Below are some records; output all of them exactly as they read.

Records for this task:
Content starts
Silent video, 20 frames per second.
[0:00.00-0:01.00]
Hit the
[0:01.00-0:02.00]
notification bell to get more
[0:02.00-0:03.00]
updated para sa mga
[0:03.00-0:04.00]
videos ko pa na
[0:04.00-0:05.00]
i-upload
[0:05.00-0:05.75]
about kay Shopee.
Content ends
Answer to the problem:
Silent video, 20 frames per second.
[0:00.00-0:01.00]
Hit the
[0:01.00-0:02.00]
notification bell to get more
[0:02.00-0:03.00]
updated para sa mga
[0:03.00-0:04.00]
videos ko pa na
[0:04.00-0:05.00]
i-upload
[0:05.00-0:05.75]
about kay Shopee.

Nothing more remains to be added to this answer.